Poner límites a un perro
Desde que llega el cachorro a casa debemos marcarle los límites, es decir, enseñarle lo que está permitido y lo que no, lo que está bien y lo que está mal. Para ello debemos ser estrictos y firmes. Por ejemplo, si dejamos subir al sofá a nuestro perro cuando es un cachorro él va a entender que es algo que está bien, entonces, si no le dejamos hacerlo cuando sea adulto no va entender nada. Pensará: “¿Por qué cuando era pequeño si y ahora no?”. Debemos ser firmes en las órdenes y en las restricciones y no cambiar de opinión en un futuro para no crear confusión al perro.
Poner límites al perro sirve para que él entienda que el dueño de la casa no es él, sino el dueño y los demás miembros de la familia. De esta forma creamos la jerarquía que él tendría en su manada.
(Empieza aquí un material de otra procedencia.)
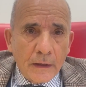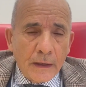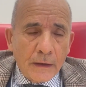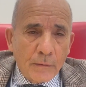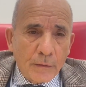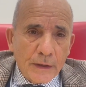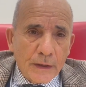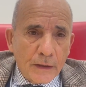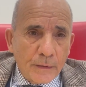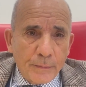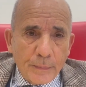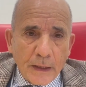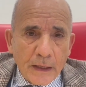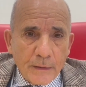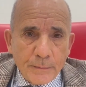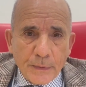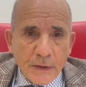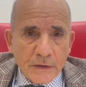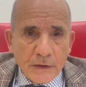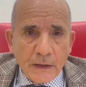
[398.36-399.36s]
e quindi per
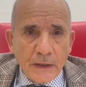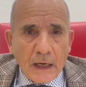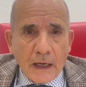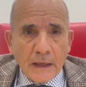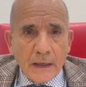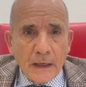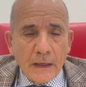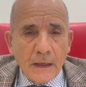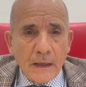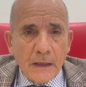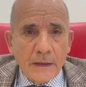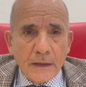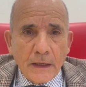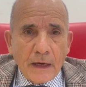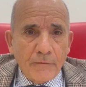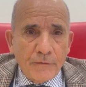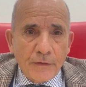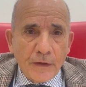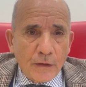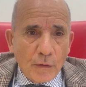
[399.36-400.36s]
ripristinare il
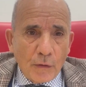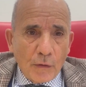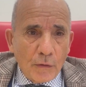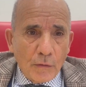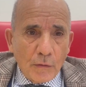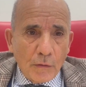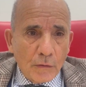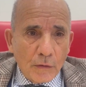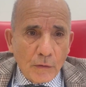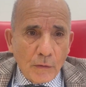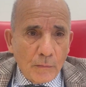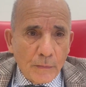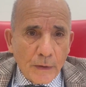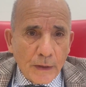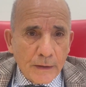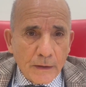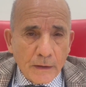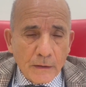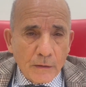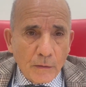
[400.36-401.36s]
traffico
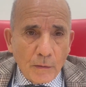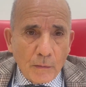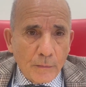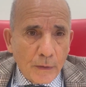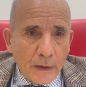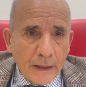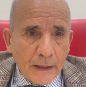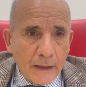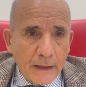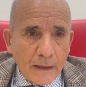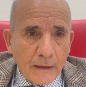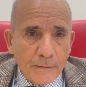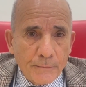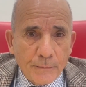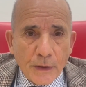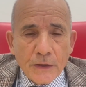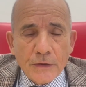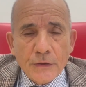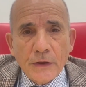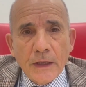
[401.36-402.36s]
come, come era in
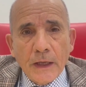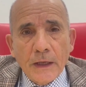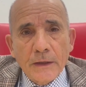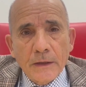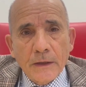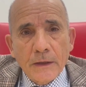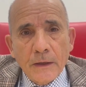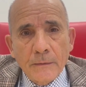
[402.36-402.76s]
precedenza.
Desde pequeño debemos enseñarle que hay cosas que podrá hacer (las cuales van a ser premiadas con golosinas, juegos o caricias) y otras que están prohibidas. Todo esto se irá consiguiendo con una correcta educación y paciencia por nuestra parte.
Una de las cosas fundamentales a la hora de poner límites es que el perro tenga su propio espacio, (igual que nosotros tenemos el nuestro), con su cama, sus juguetes, su comida, su agua, etc. De este modo aprenderá que esa zona es su territorio, y lo demás es zona prohibida, como por ejemplo, el sofá o la cama.